[dpdk-dev] [PATCH v3 0/3] enhance TX checksum command and csum forwarding engine

Olivier MATZ olivier.matz at 6wind.com
Tue Jan 20 13:39:12 CET 2015


Hi,

On 01/20/2015 02:12 AM, Ananyev, Konstantin wrote:
>>>> I think a good definition would
>>>>     be:
>>>>
>>>>     Packet is IPv4. This flag must be set when using any offload
>>>>     feature (TSO, L3 or L4 checksum) to tell the NIC that the packet
>>>>     is an IPv4 packet.
>>>>
>>>>     That's why I added PKT_TX_IPV4 in the examples.
>>>
>>> I suppose we discussed it several times: both ways are possible.
>>>  From PMD perspective - treating PKT_TX_IPV4 and PKT_TX_IP_CSUM
>>> As mutually exclusive seems a bit more plausible.
>>>  From the upper layer - my understanding, that it is doesn't really matter.
>>> I thought we had an agreement about it in 1.8, no?
>>
>> Indeed, this was already discussed, but there was a lot of pressure
>> for 1.8.0 to push something, even not perfect. The fog around comments
>> shows that the API was not very clearly defined for 1.8.0. If you read
>> the comments of the API, it is impossible to understand when the
>> PKT_TX_IPV4 or PKT_TX_IP_CSUM flags must be set. I would even say
>> more: the only place where the comments bring a valuable information
>> (L4 checksum and TSO) describe the case where PKT_TX_IPV4 and
>> PKT_TX_IP_CSUM are not exclusive...
>>
>> So I will fix that in my coming patch series. Just for information,
>> I'm pretty sure that having PKT_TX_IPV4 and PKT_TX_IP_CSUM as not
>> exclusive flag would not require any change anywhere in the PMDs (even
>> in i40e).
>
> Right now - no.
> Though as I said from PMD perspective having them exclusive is a bit preferable.
> Again, I don't see any big difference from upper layer code.

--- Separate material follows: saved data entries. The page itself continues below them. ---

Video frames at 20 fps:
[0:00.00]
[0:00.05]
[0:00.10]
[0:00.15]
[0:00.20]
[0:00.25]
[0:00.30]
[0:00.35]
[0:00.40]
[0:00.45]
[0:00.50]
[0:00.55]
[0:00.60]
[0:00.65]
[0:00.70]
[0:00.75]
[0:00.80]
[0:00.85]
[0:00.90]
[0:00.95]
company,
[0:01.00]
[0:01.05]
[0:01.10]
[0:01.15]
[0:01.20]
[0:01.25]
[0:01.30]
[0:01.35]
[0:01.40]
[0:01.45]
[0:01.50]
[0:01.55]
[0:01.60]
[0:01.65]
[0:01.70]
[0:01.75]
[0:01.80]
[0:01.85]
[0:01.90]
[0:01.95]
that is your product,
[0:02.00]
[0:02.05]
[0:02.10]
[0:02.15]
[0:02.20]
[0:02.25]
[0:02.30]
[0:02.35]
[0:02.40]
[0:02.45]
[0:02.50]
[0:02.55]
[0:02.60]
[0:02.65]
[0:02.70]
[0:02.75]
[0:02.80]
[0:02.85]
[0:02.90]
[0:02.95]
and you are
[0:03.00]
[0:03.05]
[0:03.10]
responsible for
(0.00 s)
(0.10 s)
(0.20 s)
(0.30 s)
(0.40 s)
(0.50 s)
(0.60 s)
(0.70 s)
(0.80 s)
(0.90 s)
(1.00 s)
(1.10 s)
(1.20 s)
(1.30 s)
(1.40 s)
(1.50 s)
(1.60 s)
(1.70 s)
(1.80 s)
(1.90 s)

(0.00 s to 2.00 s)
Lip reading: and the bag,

Sure, it does not make a big difference in terms of code. But
in terms of API, the naming of the flag is coherent to what it is
used for. And it's easier to find a simple definition, like:

  * Packet is IPv4. This flag must be set when using any offload feature
  * (TSO, L3 or L4 checksum) to tell the NIC that the packet is an IPv4
  * packet.

>> On the contrary, making them exclusive would require to
>> change the ixgbe TSO code because we check.
>
> Hmm, so you are saying there is a bug somewhere  in ixbe_rxtx.c?
> What particular place you are talking about?

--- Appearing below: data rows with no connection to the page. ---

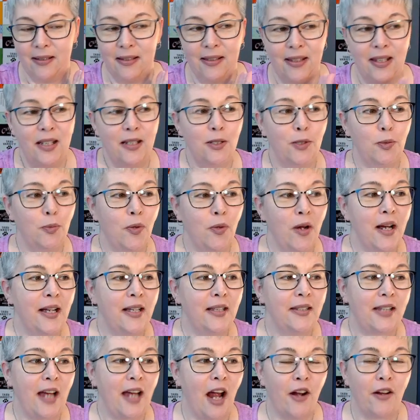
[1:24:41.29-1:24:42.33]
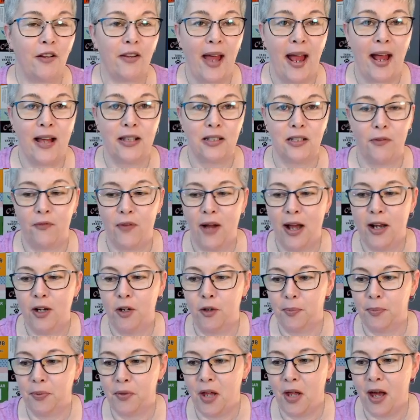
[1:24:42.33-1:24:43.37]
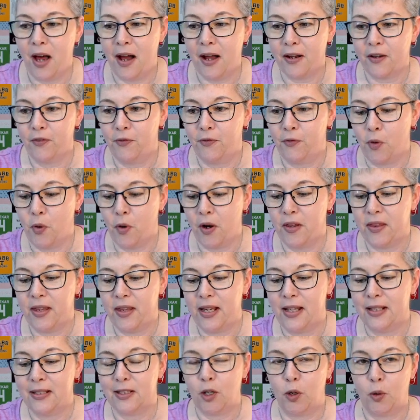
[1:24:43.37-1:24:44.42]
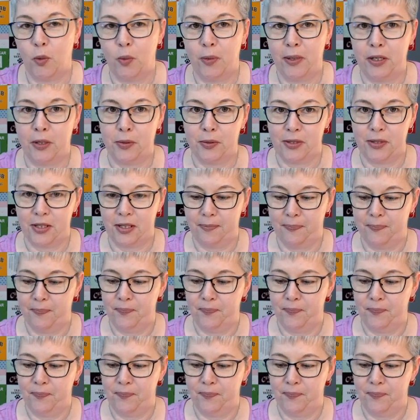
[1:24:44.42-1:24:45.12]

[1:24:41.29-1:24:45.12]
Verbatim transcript: This was our last final block for this quilt.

Sorry, I spoke too fast. In TSO code, we check PKT_TX_IP_CKSUM (and not
PKT_TX_IPV4 as I thought), so it would work for both methods without
patching the code.

In this case, it means that both approach would not require to
modify the code.

>>>>     *Problem 3*: without using the word "fortville", it is difficult
>>>>     to understand the goal of the flag PKT_TX_UDP_TUNNEL_PKT. Indeed,
>>>>     once PKT_TX_OUTER_IPV4/6 is set, it looks obvious that it's a
>>>>     tunnel packet. I suggest to remove the PKT_TX_UDP_TUNNEL_PKT
>>>>     flag. In linux, the driver doesn't care about the tunnel type,
>>>>     it always set I40E_TXD_CTX_UDP_TUNNELING for all encapsulations [6].
>>>
>>> It might be obvious that it is a tunnel packet from PKT_TX_OUTER_* is set,
>>> but it is not obvious what type of tunnelling it would be.
>>> FVL HW supports HW TX offloads for different type of tunnelling and
>>> requires that SW provide information about tunnelling type.
>>>  From i40e datasheet:
>>> L4TUNT L4 Tunneling Type (Teredo / GRE header / VXLAN header) indication:
>>> 00b - No UDP / GRE tunneling (field must be set to zero if EIPT equals to zero)
>>> 01b - UDP tunneling header (any UDP tunneling, VXLAN and Geneve).
>>> 10b - GRE tunneling header
>>> As we do plan to support other than UDP tunnelling types, I suppose we'll need to keep
>>> PKT_TX_UDP_TUNNEL_PKT flag.
>>
>> As I've said: in linux, the driver doesn't care about the tunnel type,
>> it always set I40E_TXD_CTX_UDP_TUNNELING for all encapsulations.
>
> Ok, and why it should be our problem?
> We have a lot of things done in a different manner then linux/freebsd kernel drivers,
> Why now it became a problem?

If linux doesn't need an equivalent flag for doing the same thing,
it probably means we don't need it either.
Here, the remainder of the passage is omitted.